Kaitlyn Healy, Summer 2014 Editorial Intern
Change can be scary. I have never met someone in my 19 years on Earth who did not agree with that statement at least a little bit. It can be the change of starting at a new school, or moving from one city to another, or having a child for the first time. Whatever it is, there’s just something about change that unleashes a dozen butterflies into the pit of your stomach.
I grew up in a reasonably large town in New Jersey. Being raised by a Jewish, Long Island-native mom and a straight-off-the-boat Irish dad was interesting to say the least. We spent our nights at the dinner table cracking jokes and poking fun (or maybe just making fun) of each other. My love of reading led to many afternoons spent between the shelves in the public library. Since I was there so often anyway, I decided to start volunteering a couple of hours a week in the children’s section. There is nothing better than seeing a child come every week to sit and listen to someone read them a book.
Me with my best friend of 15 years…because what's scarier than two third-graders dressed up as Frankenstein and a witch?
When I was in high school I had never really experienced change. I did the same thing every single day, stuck in a routine that someone else had dictated for me. I woke up at a certain time, went to school at a certain time, had class at a certain time, went home at a certain time, ate dinner at a certain time, and so on. Rarely ever did I deviate, which is why college was such a drastic change.
When I entered SUNY Cortland in the fall of 2012 I was, to put it lightly, a nervous wreck. I had never lived away from home or with a roommate, let alone two. Up until that point, the longest I had ever been away from my parents was a week, tops. I had yet to pick a major, and if that wasn’t bad enough, I hadn’t a clue what I wanted to do with my life. Everyone made it sound like you had to go into college with some master plan, a grand scheme of sorts. My master plan was to not get lost in the big sea of people and miss my first day of classes. Still not knowing what I wanted to do with my life, I decided that communications, a very broad topic, would be a safe bet, so I filed the paperwork and voilà, I was a COM major. I figured that if I started to get my ducks in a row that everything else would just fall into place.
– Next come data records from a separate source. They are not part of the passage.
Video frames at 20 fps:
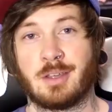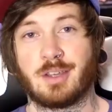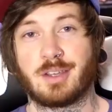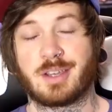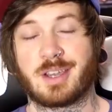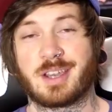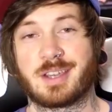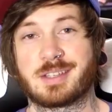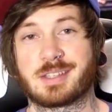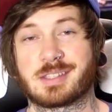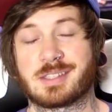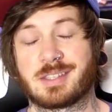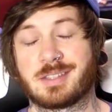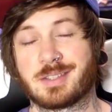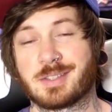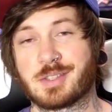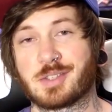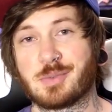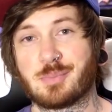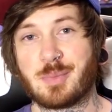Hey
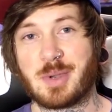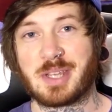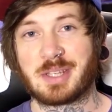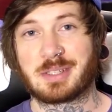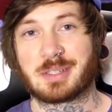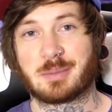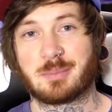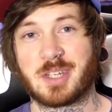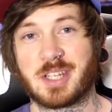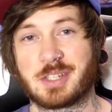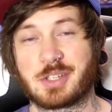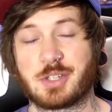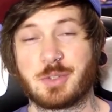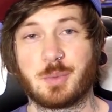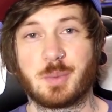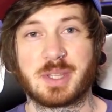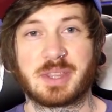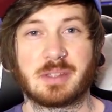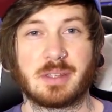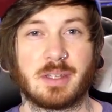guys, this is Mike coming at
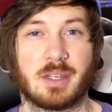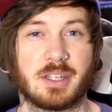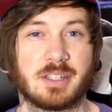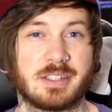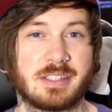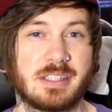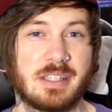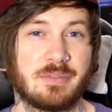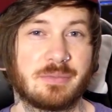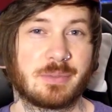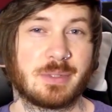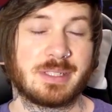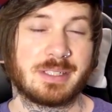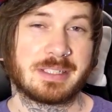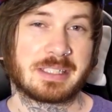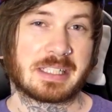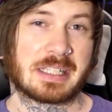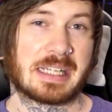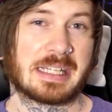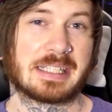you with a
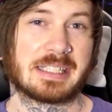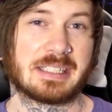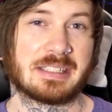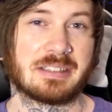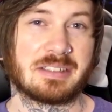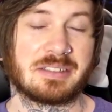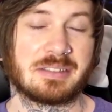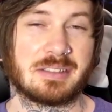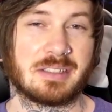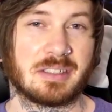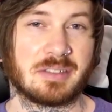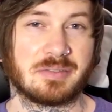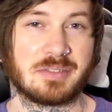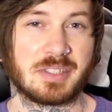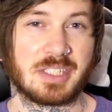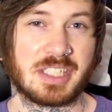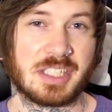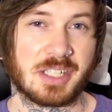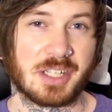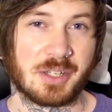different kind of
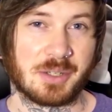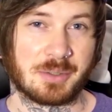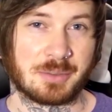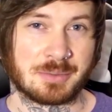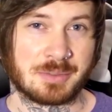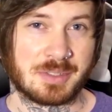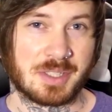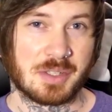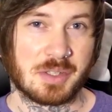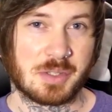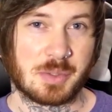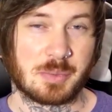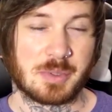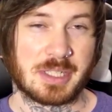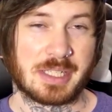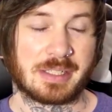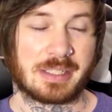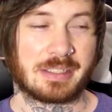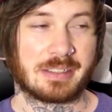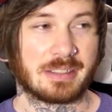video this
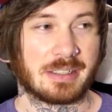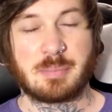week.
I spent a portion of my sophomore year raising money and nonperishable foods for people going hungry in Cortland County. We advertised the cause through social media, TV broadcasts, and news articles in the school paper. It wasn’t until then that I realized how much of an impact news reporters and journalists can have in drawing attention to a good cause. I guess you could say that was my “aha moment.” It is what sparked my interest in writing, which is what led me to NYMetroParents. I’d be lying if I said that my first day here wasn’t scary. I traveled into the city by train alone for the first time, navigated the streets hoping to find the right building (thank goodness for the iPhone GPS app), and then entered a place full of people that I didn’t know (nerve wracking for anyone in my opinion). But I made it through, and I’m truly looking forward to seeing what this summer holds in store. A little bit of fear every once in a while is not a bad thing; fear is usually just the prequel to something much more exciting.